How the classical trajectory arise in the classical limit of quantum harmonic oscillator? The quantum harmonic oscillator $H=\frac{p^2}{2m}+\frac{1}{2}m\omega^2 x^2$ has energies $E_n=\hbar\omega(n+1/2)$, so to achieve "classical" energies $n$ must be very large. 
My question is: how does appear the classical behaviour of a point mass in this potential, as energy increases? Classically, a point mass has exactly the position $x(t)=a\cos(\omega t)$, suggesting that the wavefuntion $\psi$ verifies that its square $|\psi(x,t)|^2\cong 0$ everywhere except near $x=a\cos(\omega t)$.
In this hyperphysics page appears that probability is well approximated. Taking the wave function $\psi_n$ corresponding to the energy $E_n$, with  large $n$:
\begin{equation}
\psi_n(x,t)=e^{-iE_nt/\hbar}\psi_n(x,0)
\end{equation}
It yields:
\begin{equation}
|\psi_n(x,t)|^2=|\psi_n(x,0)|^2
\end{equation}
For large energies, this quantum probability density approaches the classical probability density. But that is different than saying that $|\psi(x,t)|^2\cong 0$ everywhere except near $x=a\cos(\omega t)$! 
I know that the mean value $\langle x\rangle$ does follow a sinusoidal "motion" when there is a linear combination of two or more energy eigenstates, but that is different because $\langle x\rangle$ is related to measuring $x$ a lot of times and then computing the mean value, while classically only one measure is needed. I mean, if  $|\psi(x,t)|^2$ were $\cong 0$ everywhere except near $x=a\cos(\omega t)$, then, with only one measure of $x$, the result would be (in the vast majority of cases) $\cong a\cos(\omega t)$.

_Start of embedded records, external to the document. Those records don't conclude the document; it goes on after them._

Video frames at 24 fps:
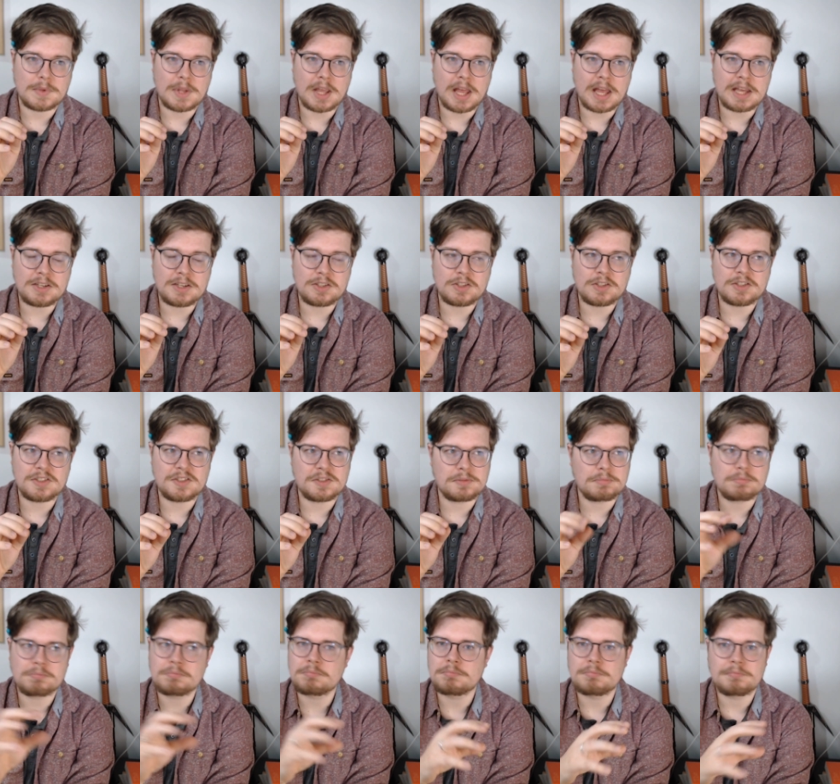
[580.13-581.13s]
and
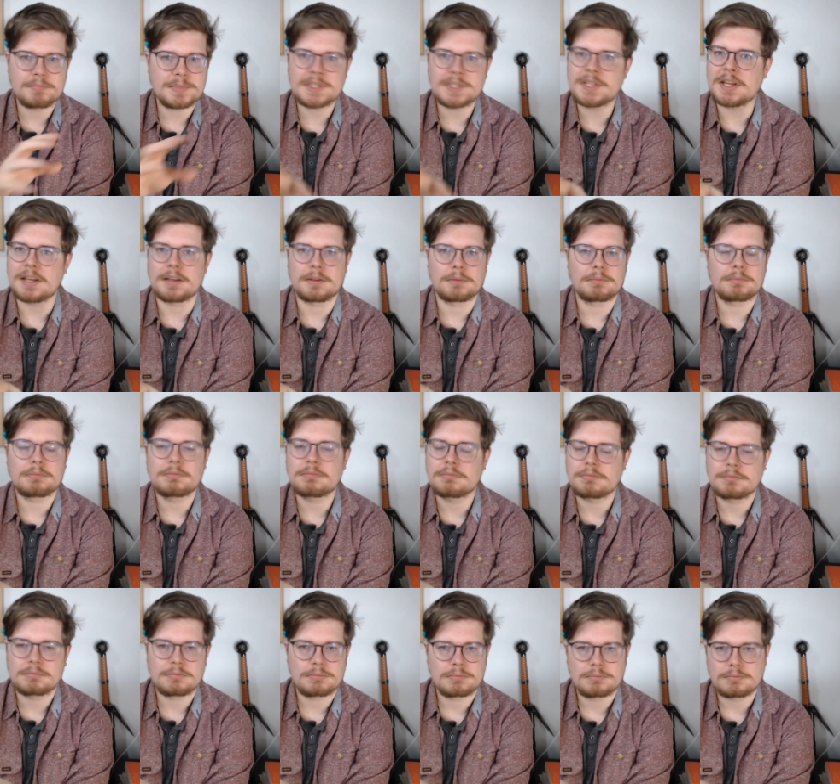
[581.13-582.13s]
just sit
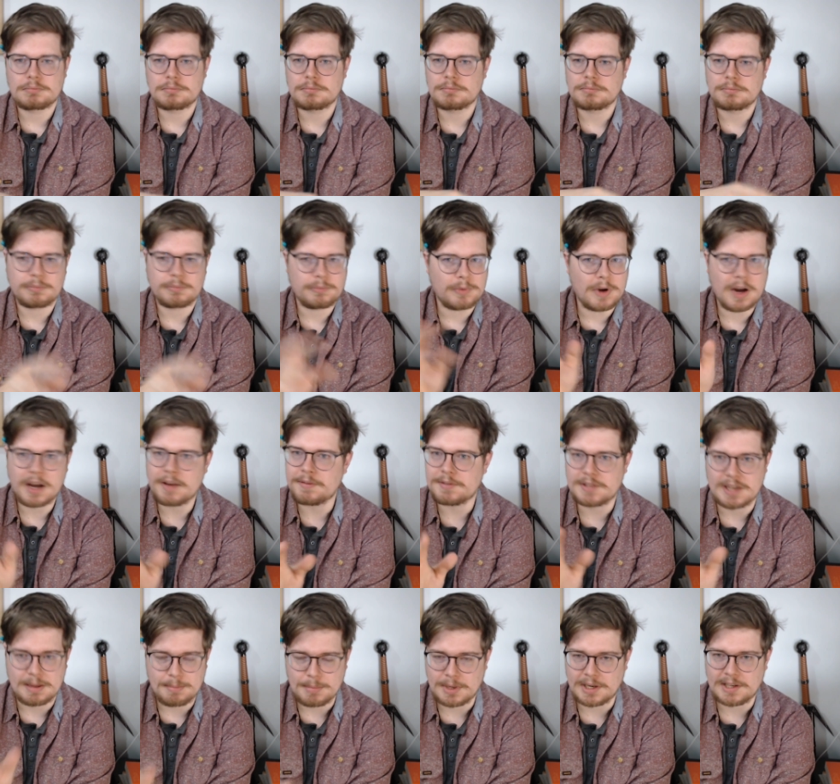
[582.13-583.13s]
five,
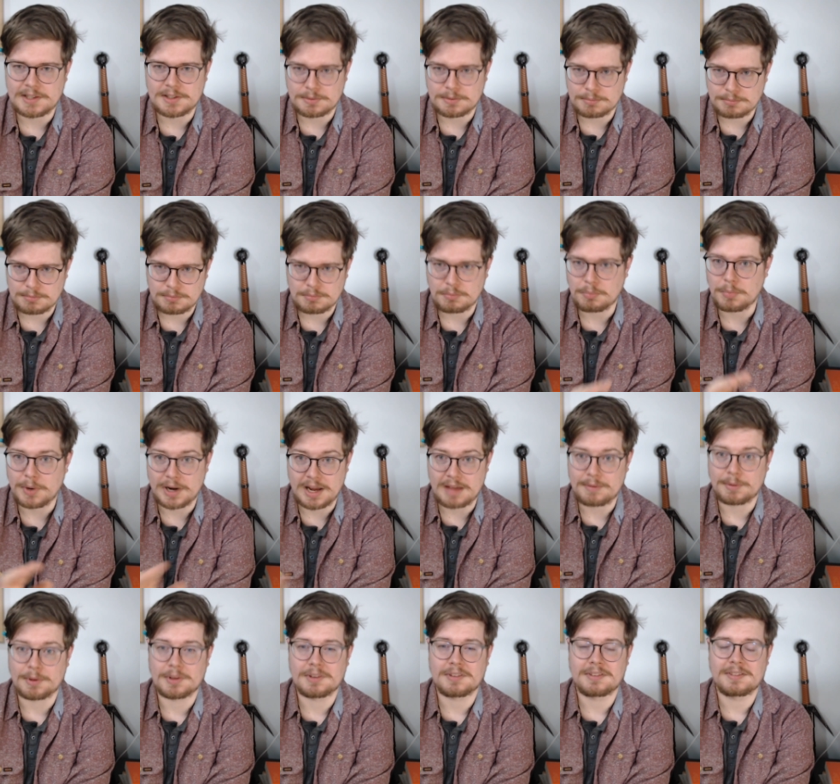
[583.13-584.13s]
ten minutes,
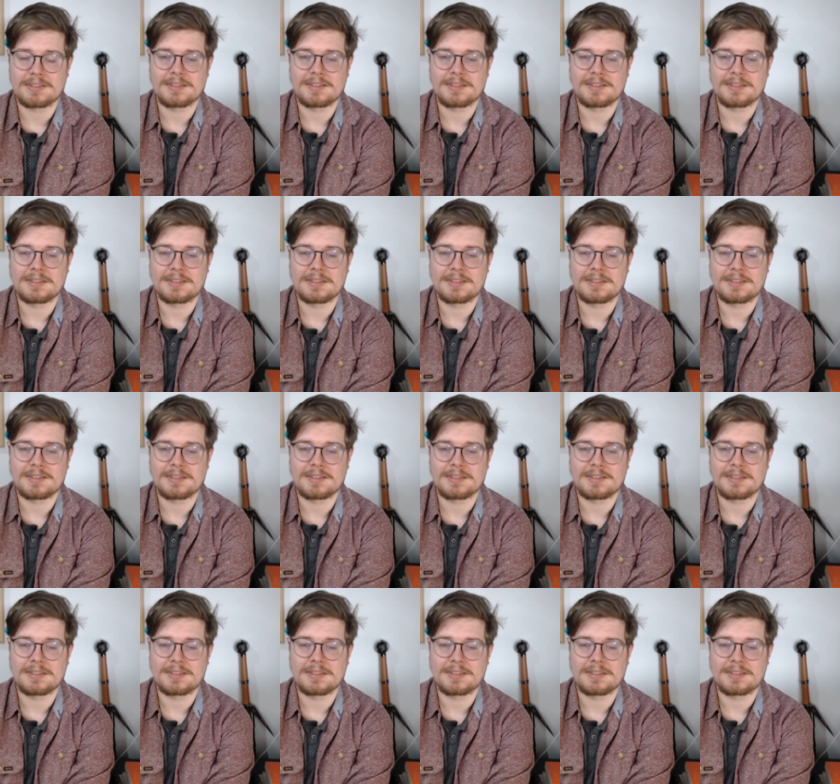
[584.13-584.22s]
whatever,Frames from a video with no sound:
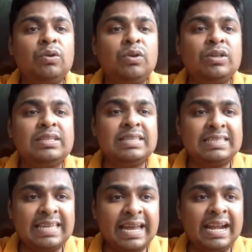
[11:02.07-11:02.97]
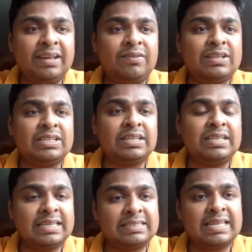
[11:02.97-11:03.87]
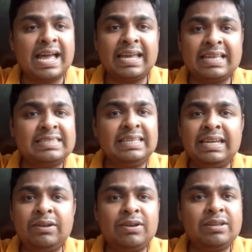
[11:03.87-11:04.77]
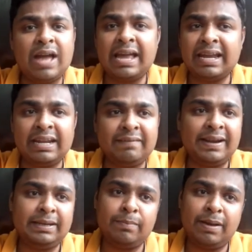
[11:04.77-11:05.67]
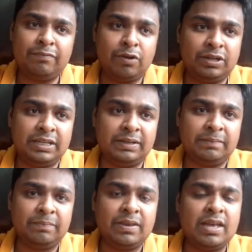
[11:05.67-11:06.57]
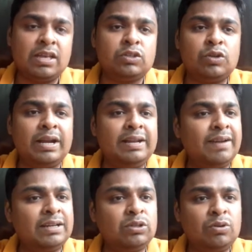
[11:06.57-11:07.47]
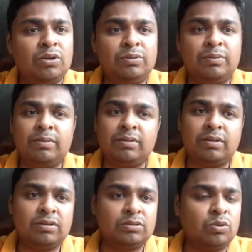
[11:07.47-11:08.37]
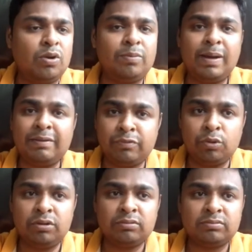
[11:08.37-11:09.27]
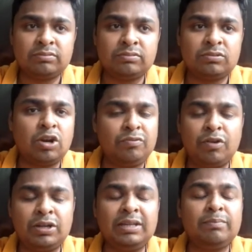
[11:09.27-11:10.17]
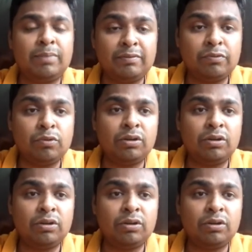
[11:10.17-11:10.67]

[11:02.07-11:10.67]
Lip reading: the second equation, yes, I can see I can divide it by 40. So I divide throughout by 4, not 40, by 4.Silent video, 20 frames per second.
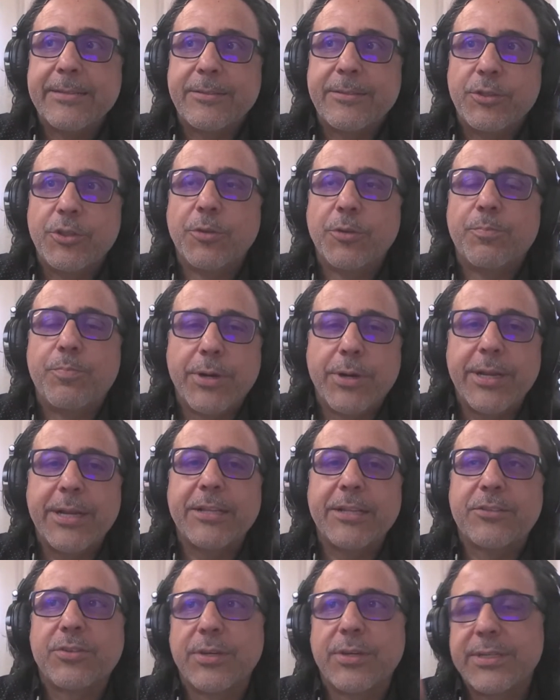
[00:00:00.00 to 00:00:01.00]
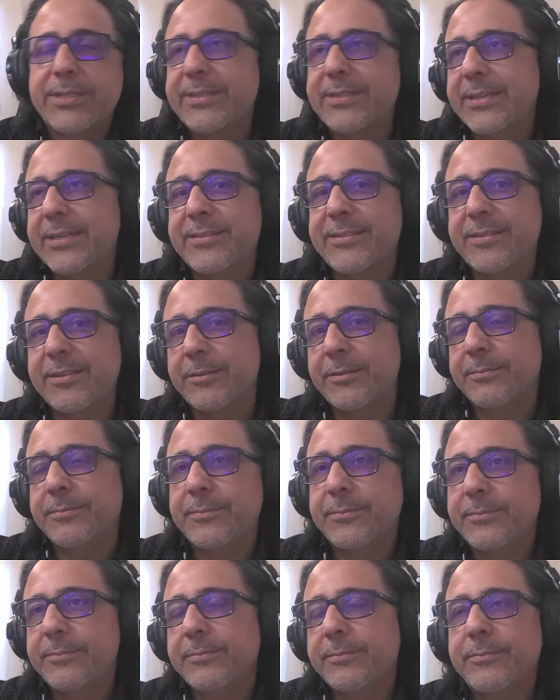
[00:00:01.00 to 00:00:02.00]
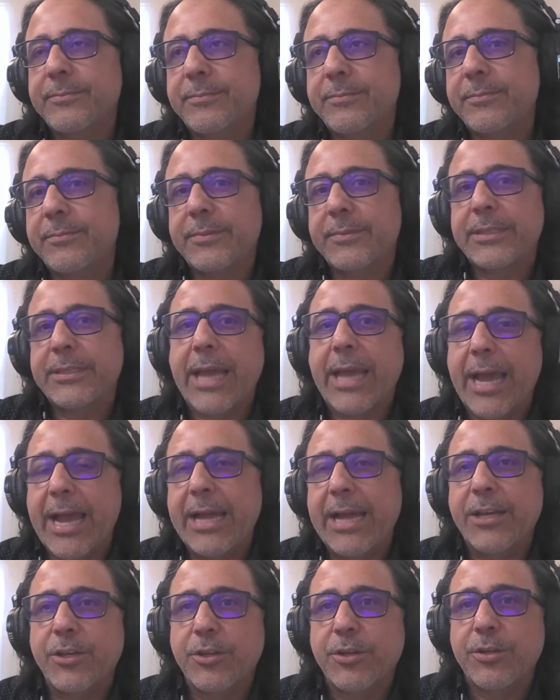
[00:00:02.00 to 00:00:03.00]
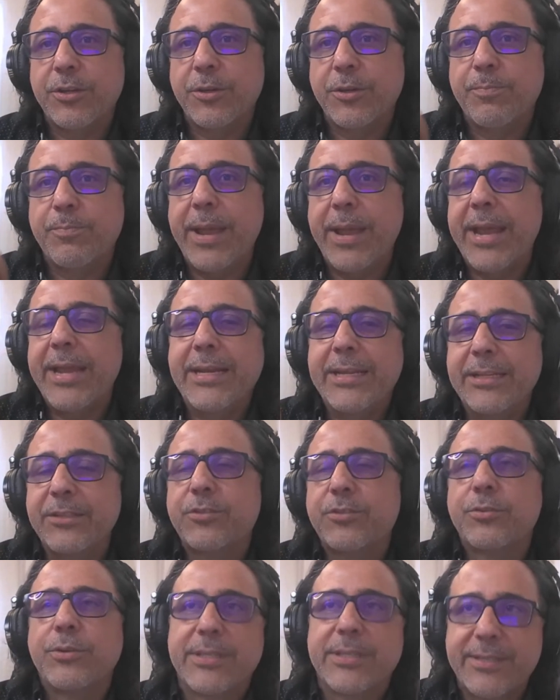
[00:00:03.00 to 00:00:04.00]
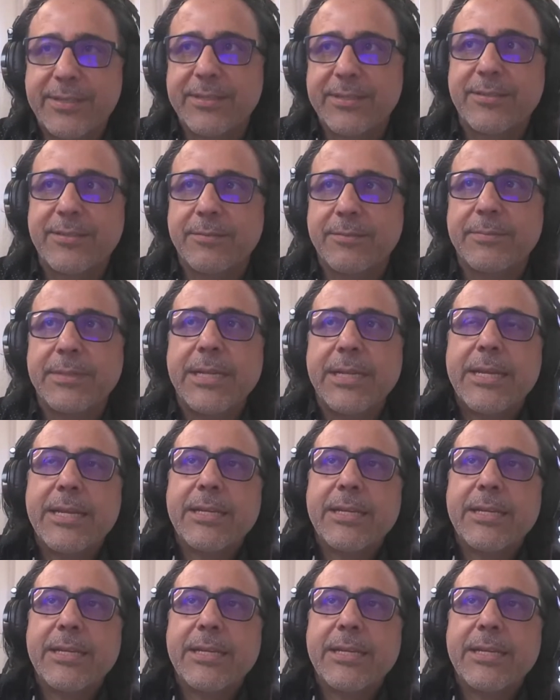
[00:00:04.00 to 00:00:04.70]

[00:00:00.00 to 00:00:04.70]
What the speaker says: You're putting into a system that you're paying into a system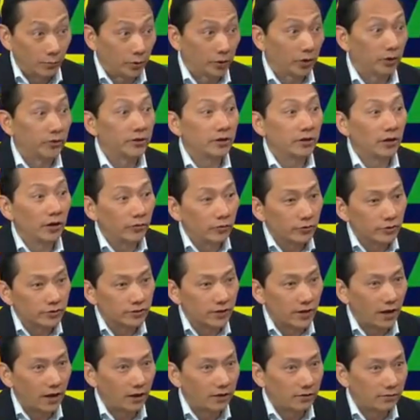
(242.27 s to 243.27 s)
But on the other
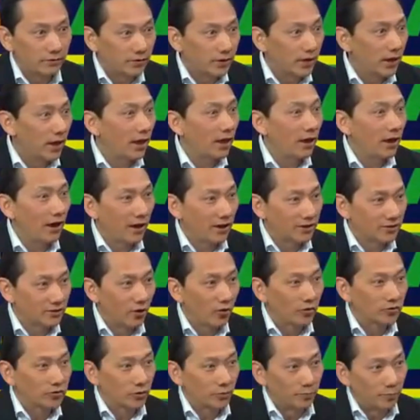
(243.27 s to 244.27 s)
side, the AI is
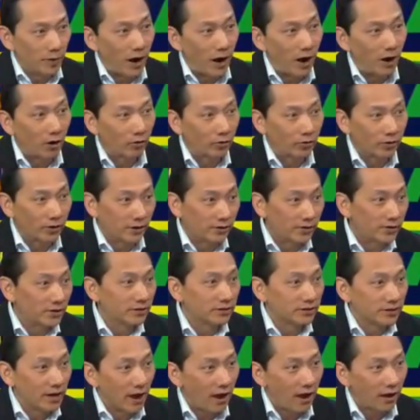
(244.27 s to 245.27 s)
also powering the
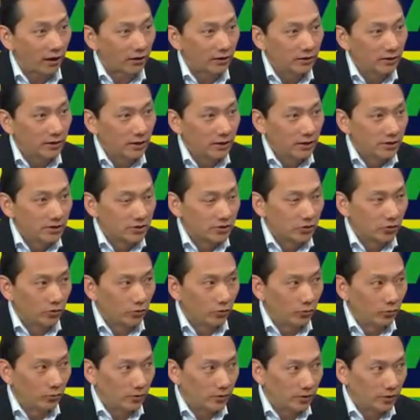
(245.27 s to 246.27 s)
attack.
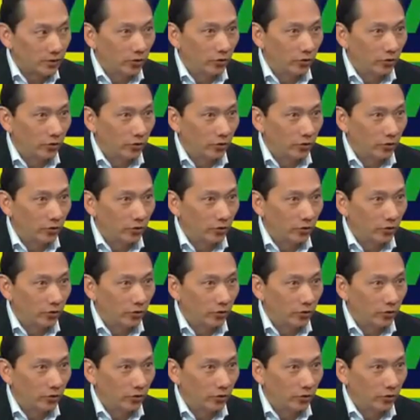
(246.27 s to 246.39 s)
So,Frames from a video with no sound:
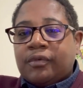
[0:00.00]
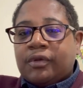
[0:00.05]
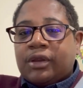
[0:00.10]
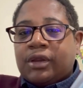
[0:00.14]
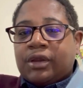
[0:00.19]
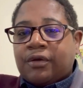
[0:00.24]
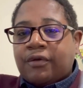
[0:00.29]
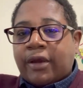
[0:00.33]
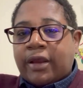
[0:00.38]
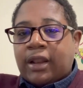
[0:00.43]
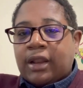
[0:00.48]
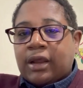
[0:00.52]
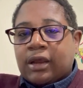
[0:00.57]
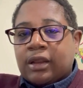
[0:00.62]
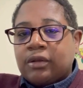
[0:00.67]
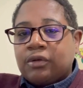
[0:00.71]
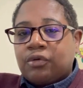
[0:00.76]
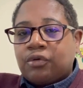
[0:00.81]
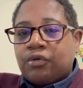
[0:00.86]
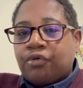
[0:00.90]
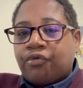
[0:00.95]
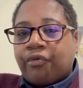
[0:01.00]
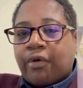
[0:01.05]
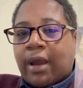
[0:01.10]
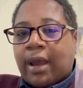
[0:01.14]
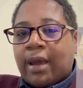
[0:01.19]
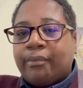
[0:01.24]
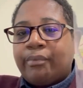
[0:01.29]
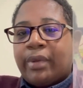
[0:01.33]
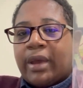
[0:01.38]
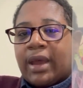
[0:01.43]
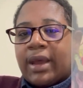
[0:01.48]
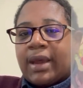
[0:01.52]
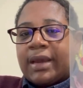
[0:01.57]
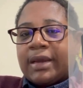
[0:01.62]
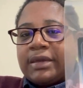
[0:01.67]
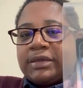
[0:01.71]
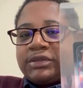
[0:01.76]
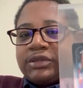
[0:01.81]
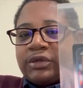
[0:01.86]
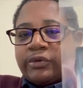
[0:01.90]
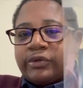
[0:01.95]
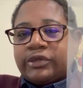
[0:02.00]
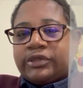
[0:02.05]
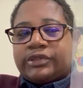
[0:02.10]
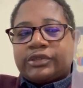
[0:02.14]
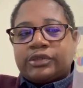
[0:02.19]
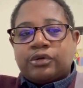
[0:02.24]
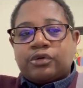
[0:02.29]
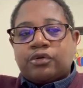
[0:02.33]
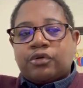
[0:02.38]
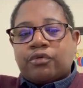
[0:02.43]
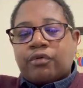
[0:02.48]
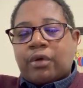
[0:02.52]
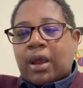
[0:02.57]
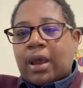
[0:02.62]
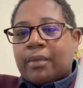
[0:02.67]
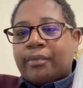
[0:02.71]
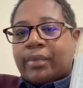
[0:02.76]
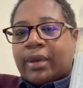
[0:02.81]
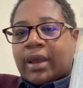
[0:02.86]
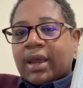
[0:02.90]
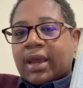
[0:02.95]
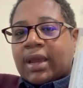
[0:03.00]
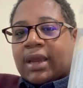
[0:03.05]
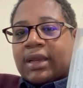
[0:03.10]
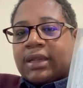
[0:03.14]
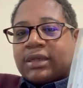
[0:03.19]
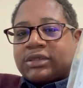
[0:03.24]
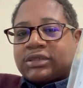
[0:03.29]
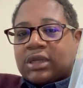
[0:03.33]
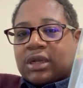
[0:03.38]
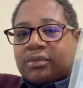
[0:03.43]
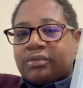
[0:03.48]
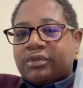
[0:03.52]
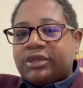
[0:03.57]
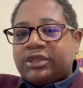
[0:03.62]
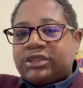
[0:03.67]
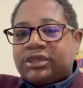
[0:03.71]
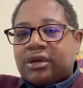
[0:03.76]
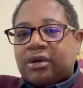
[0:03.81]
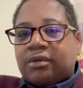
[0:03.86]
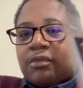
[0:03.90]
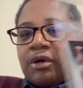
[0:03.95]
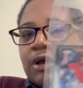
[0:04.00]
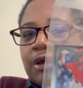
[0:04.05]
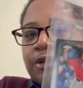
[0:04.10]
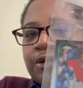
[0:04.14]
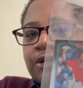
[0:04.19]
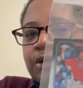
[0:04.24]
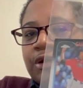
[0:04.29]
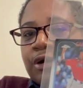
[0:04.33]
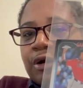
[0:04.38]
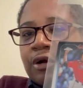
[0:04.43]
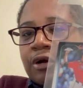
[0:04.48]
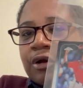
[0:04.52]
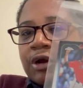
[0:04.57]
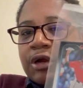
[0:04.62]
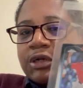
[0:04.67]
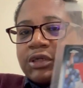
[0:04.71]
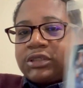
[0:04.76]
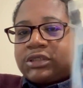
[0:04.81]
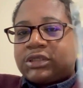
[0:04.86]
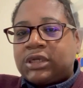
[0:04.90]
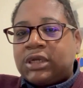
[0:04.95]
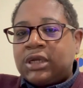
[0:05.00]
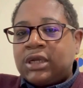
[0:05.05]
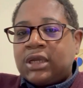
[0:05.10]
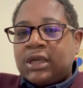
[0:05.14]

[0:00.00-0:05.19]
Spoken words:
create like a little grab bag. So this little grab bag is going to be some other cards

So, more realistically, let's consider a linear combination of states $\psi_n$ (a lot of states) all with high "classical" energies:
\begin{equation}
\psi(x,t)=\sum_{n\ \text{large}}\psi_n(x,t)
\end{equation}
Does $|\psi(x,t)|^2\cong 0$ everywhere except near $x=a\cos(\omega t)$, recovering the classical motion?
 A: 
Does $|\psi(x,t)|^2\cong 0$ everywhere except near $x=a\cos(\omega t)$, recovering the classical motion?

Yes, this is exactly the logic of Schroedinger's minimal uncertainty wavepacket (coherent state) as linked by @ZeroTheHero in his good answer. Namely, for the parameters specified in the WP article, 
$$
|\psi(x,t)|^2=\sqrt{\frac{m\omega}{\pi\hbar} } e^{-\frac{m\omega}{\hbar}\left(x-  \langle \hat{x}(t) \rangle  \right)^2  }  ,
$$ 
where  $\langle \hat{x}(t) \rangle =a \cos(\omega t) $, for some choice of phase specifying the origin of time-keeping. So you see the width of this probability Gaussian goes like $\sqrt \hbar$ (where $\hbar\sim 10^{-30}$ times the action of a freshman lab classical oscillator), squishing it to the $\delta$-function you visualize in your final phase of the question. Behold the oscillating Gaussian of the WP article!
Even though this answers your question, I'd like to dwell on the quite reasonable first phase of your question, which often confuses readers only by dint of language and picture, not physics and the counterintuitive peculiarities of QM! A stationary state for a given large n you are considering will provide a stationary probability distribution versus x, ably discussed in this question; so, for large n, the QM distribution morphs to the time averaged classical distribution of your hyperlink. Where did the
time average come from? What is a stationary classical distribution? 
The stationary classical distribution is but the ensemble/average of all classical trajectory phases/origins-of-time. Just as a specific classical trajectory is represented by a point rotating uniformly on a phase-space plot, a sum/average of all phases of such yields a thick palisade, indeed, a cookie cutter, of all such points on a circle (corresponding to a constant energy circular shell, ~ $p^2 + x^2$, where all masses, frequencies, etc... are absorbed in the units). The entire ensemble of trajectories share the same energy, merely differing in phase, or start time. Integrating over all p s will yield the U-shaped classical probability distribution $1/\sqrt{a^2-x^2}$ of your hyperlink. So when you compare apples with apples there is a chance (below).
Now, you might object that QM abhors xs and ps in the same breath, but this is not so. An equivalent, alternative formulation of QM in phase space works, and the quasi-probability distribution in  phase space  grows with n
to supplant the classical cookie cutter for suitably scaled phase-space variables accomodating the large n and small $\hbar$. Integrating w.r.t. p, indeed approximates the classical U-shaped distribution quite well, exactly as you set up to anticipate!
Here is a cartoon of the n=6 Wigner distribution with its p and x projections (where the conjugate variable is integrated over; they use z here instead of x), already beginning to look like the U. Recall the oscillator is completely x-p symmetric.